De la même façon, un cinquième stent actif a été inscrit depuis le rapport (le stent Nobori®, non pas du fait de son polymère « biodégradable » mais du fait des excellents résultats de l’étude LEADERS le comparant au Cypher®). À l’inverse, la HAS protège l’hexagone de l’invasion de multiples stents actifs plus ou moins exotiques ou sans niveau de preuve suffisant concernant leur efficacité ou leur sécurité, même si certains de ces stents possèdent un potentiel prometteur (par exemple, le stent Genous™).
Des avancées considérables par rapport aux indications remboursées antérieures
Ce point a été passé sous silence par Bernard Chevalier ! On ne fait que citer certaines de ces « nouvelles » indications de pose d’endoprothèse coronaire par rapport aux précédentes :
• l’infarctus du myocarde et le syndrome coronaire aigu inférieur à 72 heures ;
• les lésions multitronculaires lorsque le score Syntax est bas et le risque opératoire élevé ;
• les sténoses du tronc commun gauche en particulier proximales et médianes lorsque le score Syntax est intermédiaire ou bas et le risque opératoire élevé ;
• la possibilité d’implanter trois endoprothèses par patient lors de la même séance, sans limitation à un stent actif par artère coronaire…
Lorsque l’on juxtapose l’ensemble des indications recommandées, on arrive effectivement à un volume cible de patients devant bénéficier d’un DES supérieur à 55 % des patients traités par stents… Cette évaluation apparaît fort raisonnable puisque très proche de la réalité de l’utilisation des stents actifs en 2010 en France.

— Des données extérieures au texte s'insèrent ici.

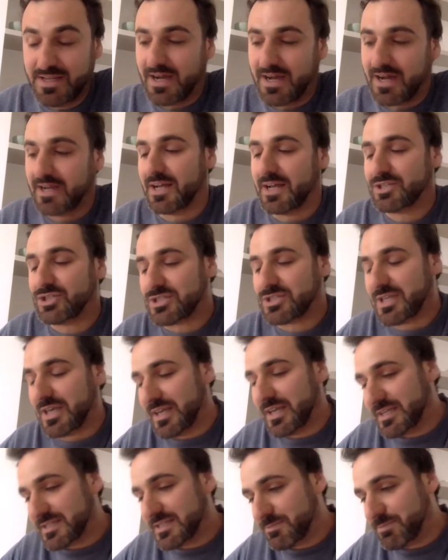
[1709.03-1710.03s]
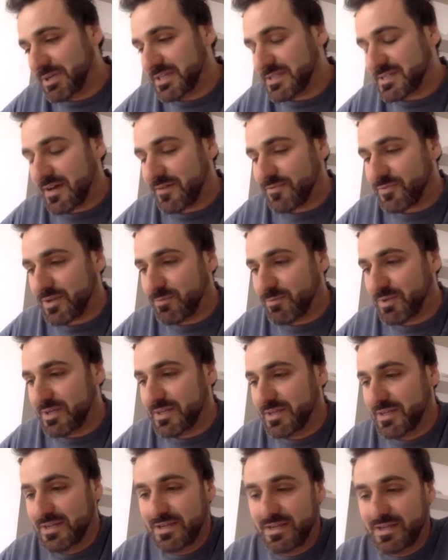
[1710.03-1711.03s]
And I just think it is a bit daft. I mean,
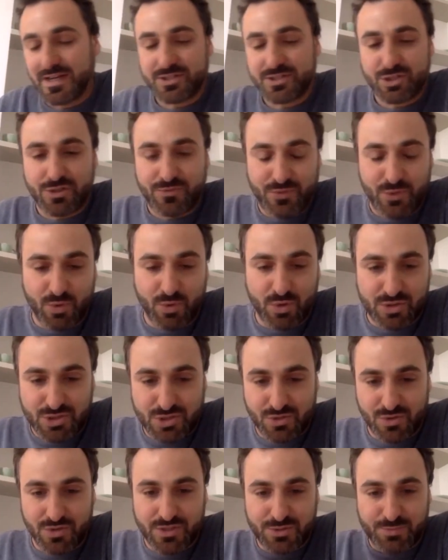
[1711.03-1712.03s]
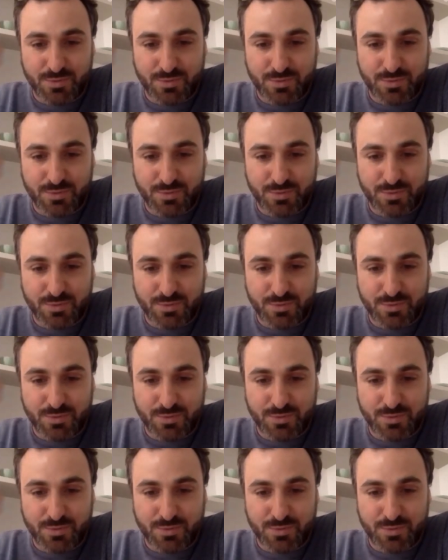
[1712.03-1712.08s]
I don't know if you all saw this,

« Le cas le plus dramatique est le déremboursement de l’indication IVA proximale »
Cette critique virulente, déjà entendue lors du congrès High-Tech, nous apparaît vraiment surprenante. Indiscutablement en juillet 2009 aucune étude n’avait montré une supériorité du stent actif par rapport au stent nu, alors que plusieurs études avaient démontré que le pontage mammaire gauche restait supérieur au stent nu dans cette indication.
La publication de l’étude du groupe de Leipzig à laquelle fait référence Bernard Chevalier est postérieure à la rédaction du rapport. Cette étude en effet apporte un élément nouveau : non-infériorité du stent Cypher® par rapport à l’implantation d’un pontage mammaire par chirurgie miniinvasive. Il n’est pas certain que cette étude seule aurait permis de modifier la position du groupe (petits effectifs, comparateur, la mini-thoracotomie, parfois contestée par rapport au PAC mammaire traditionnel). On rappelle surtout qu’un patient porteur d’une sténose de l’IVA proximale qui a, par ailleurs, une indication (pour des raisons de longueur de sténose, de taille d’artère ou de présence de diabète) d’implanter un stent actif doit être traité alors par un stent actif s’il n’a pas une contre-indication à une double antiagrégation plaquettaire plus prolongée.

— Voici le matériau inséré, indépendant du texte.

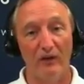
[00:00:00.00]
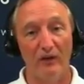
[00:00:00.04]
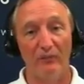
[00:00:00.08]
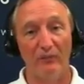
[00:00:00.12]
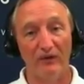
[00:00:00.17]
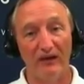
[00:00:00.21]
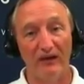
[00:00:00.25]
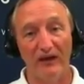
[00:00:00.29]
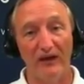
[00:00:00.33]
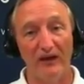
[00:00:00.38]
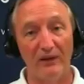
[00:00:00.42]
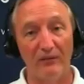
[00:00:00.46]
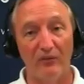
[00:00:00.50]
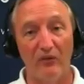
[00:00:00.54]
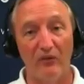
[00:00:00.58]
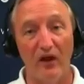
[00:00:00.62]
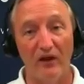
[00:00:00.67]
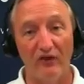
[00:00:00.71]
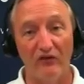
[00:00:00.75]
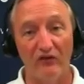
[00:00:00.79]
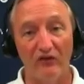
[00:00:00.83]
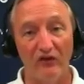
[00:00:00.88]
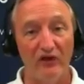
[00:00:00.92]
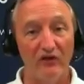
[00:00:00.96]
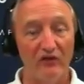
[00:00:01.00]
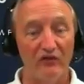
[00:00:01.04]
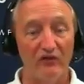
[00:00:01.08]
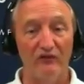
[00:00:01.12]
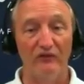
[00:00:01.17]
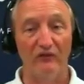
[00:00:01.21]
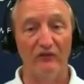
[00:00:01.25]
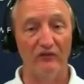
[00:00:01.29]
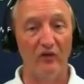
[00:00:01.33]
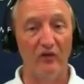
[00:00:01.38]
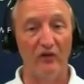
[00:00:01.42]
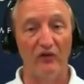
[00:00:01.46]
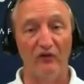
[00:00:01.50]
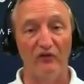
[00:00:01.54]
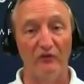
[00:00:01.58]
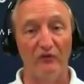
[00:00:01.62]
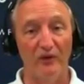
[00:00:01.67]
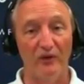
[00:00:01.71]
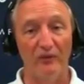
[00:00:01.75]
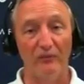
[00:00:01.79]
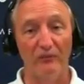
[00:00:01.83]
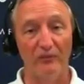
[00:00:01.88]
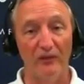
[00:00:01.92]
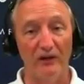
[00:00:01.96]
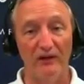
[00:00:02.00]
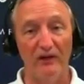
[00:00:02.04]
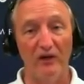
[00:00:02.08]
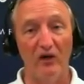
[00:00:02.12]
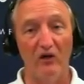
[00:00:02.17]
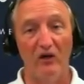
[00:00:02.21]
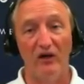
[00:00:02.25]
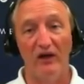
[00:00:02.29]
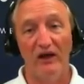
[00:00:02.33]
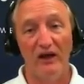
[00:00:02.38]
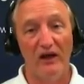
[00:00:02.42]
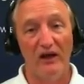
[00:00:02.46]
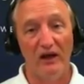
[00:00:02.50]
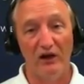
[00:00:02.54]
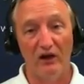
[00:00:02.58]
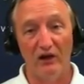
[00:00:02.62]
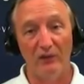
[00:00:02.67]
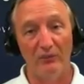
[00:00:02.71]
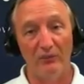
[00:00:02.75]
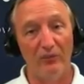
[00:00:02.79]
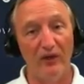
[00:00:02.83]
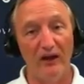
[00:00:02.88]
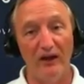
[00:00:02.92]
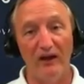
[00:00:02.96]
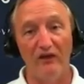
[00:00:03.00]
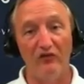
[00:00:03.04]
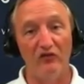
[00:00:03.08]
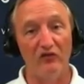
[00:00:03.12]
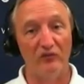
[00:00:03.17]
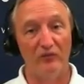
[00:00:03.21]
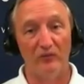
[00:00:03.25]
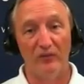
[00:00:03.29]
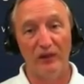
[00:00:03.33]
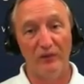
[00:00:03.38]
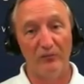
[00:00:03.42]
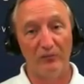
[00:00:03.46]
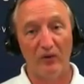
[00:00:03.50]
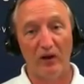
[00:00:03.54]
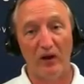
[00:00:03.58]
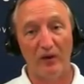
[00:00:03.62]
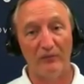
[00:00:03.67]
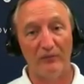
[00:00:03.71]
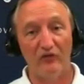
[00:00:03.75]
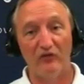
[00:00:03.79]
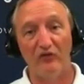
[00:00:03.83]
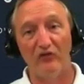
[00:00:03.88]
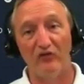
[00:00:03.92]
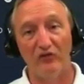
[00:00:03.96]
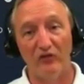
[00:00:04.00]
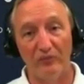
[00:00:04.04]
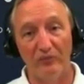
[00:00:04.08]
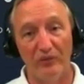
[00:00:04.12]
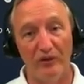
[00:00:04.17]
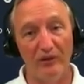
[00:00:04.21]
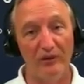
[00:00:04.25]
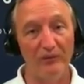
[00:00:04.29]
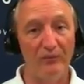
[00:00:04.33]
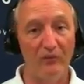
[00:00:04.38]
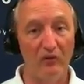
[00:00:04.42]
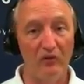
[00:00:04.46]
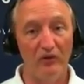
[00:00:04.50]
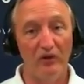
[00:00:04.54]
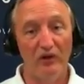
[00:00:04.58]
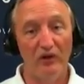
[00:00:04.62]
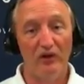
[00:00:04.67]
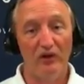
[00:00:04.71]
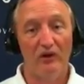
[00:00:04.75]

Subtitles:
planning process, if you've already spent money on airplanes and made promises to people.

La question est donc : « En cas de présence d’une sténose courte sur une grosse IVA proximale chez un patient non diabétique, doit-on implanter systématiquement un stent actif (plutôt qu’un stent nu) ? » Aucune donnée factuelle ne permet de l’affirmer, et probablement beaucoup de lecteurs de cette rubrique sont partagés sur ce point.
En conclusion
Dans le périmètre de l’hexagone, toute contrainte réglementaire est souvent vécue par le professionnel comme une altération de ses capacités de choix et de jugement, surtout en cette période où les contraintes budgétaires s’accumulent à la fois dans l’exercice libéral et hospitalier de la cardiologie.

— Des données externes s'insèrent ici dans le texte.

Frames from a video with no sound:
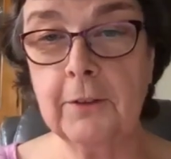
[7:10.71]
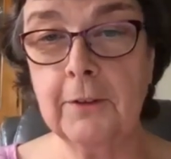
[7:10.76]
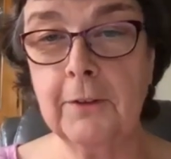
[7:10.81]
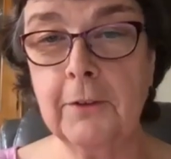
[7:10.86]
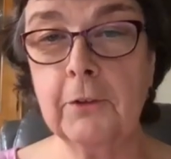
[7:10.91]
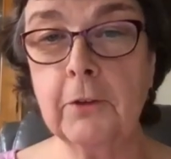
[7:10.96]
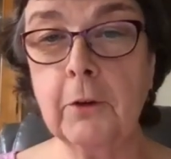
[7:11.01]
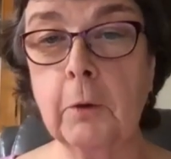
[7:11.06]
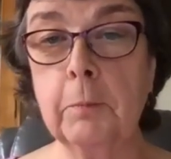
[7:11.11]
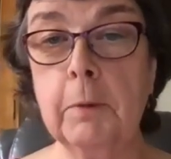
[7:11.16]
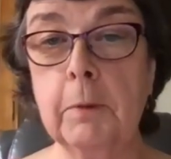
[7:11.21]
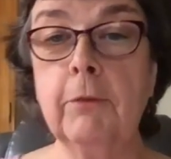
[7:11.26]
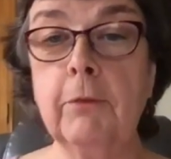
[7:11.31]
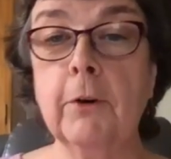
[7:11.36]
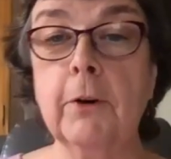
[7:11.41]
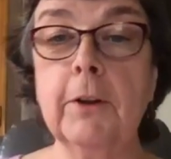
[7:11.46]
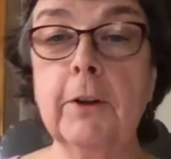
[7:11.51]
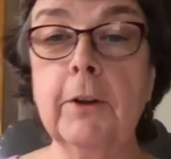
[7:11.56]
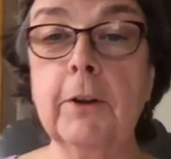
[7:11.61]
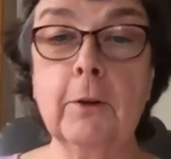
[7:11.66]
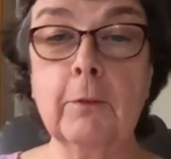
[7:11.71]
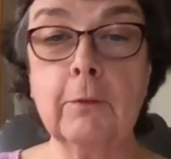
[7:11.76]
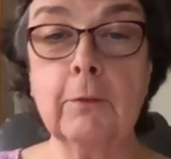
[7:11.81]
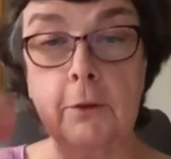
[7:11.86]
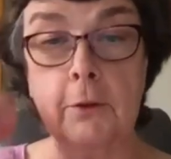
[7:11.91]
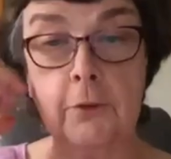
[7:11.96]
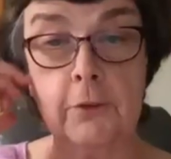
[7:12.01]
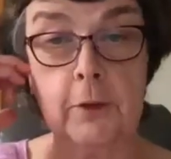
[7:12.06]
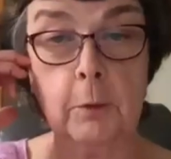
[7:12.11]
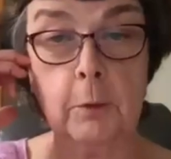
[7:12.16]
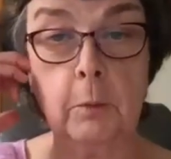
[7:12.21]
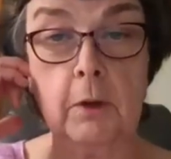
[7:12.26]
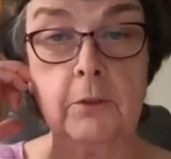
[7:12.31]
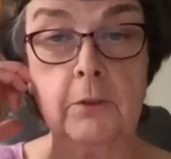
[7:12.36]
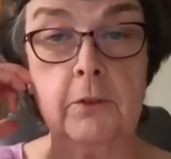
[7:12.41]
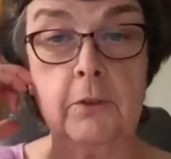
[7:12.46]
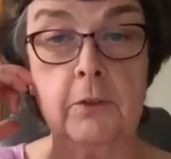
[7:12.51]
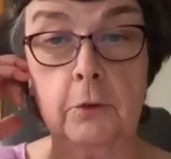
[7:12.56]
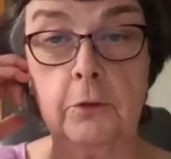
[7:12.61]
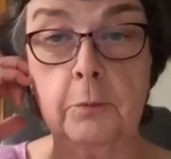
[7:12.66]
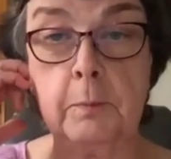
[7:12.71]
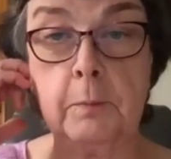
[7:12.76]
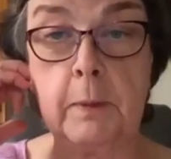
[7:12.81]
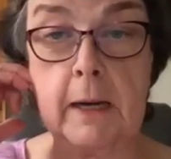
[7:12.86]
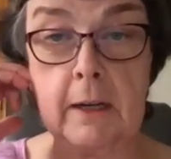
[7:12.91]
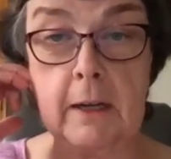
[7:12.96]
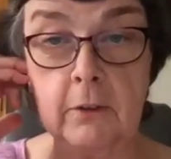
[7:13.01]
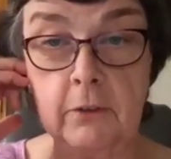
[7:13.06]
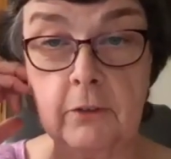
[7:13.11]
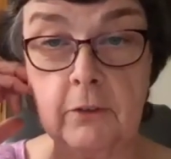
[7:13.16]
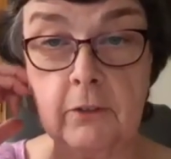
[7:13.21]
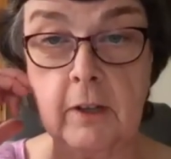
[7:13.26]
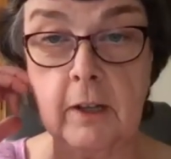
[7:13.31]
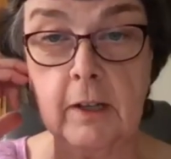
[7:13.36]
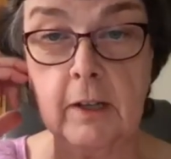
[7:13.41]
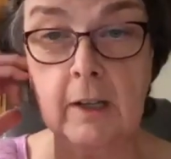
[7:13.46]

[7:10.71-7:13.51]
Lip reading: So before the universe, there was no space.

On aimerait simplement rappeler que l’objectif de la HAS est, d’une part, d’apporter une aide à la décision aux professionnels de santé, d’autre part, de proposer aux autorités de santé des conseils pour autoriser le remboursement, et enfin, d’éviter à tous, professionnels comme industriels, l’inondation de nos armoires de pharmacie par des dispositifs à fiabilité non assurée.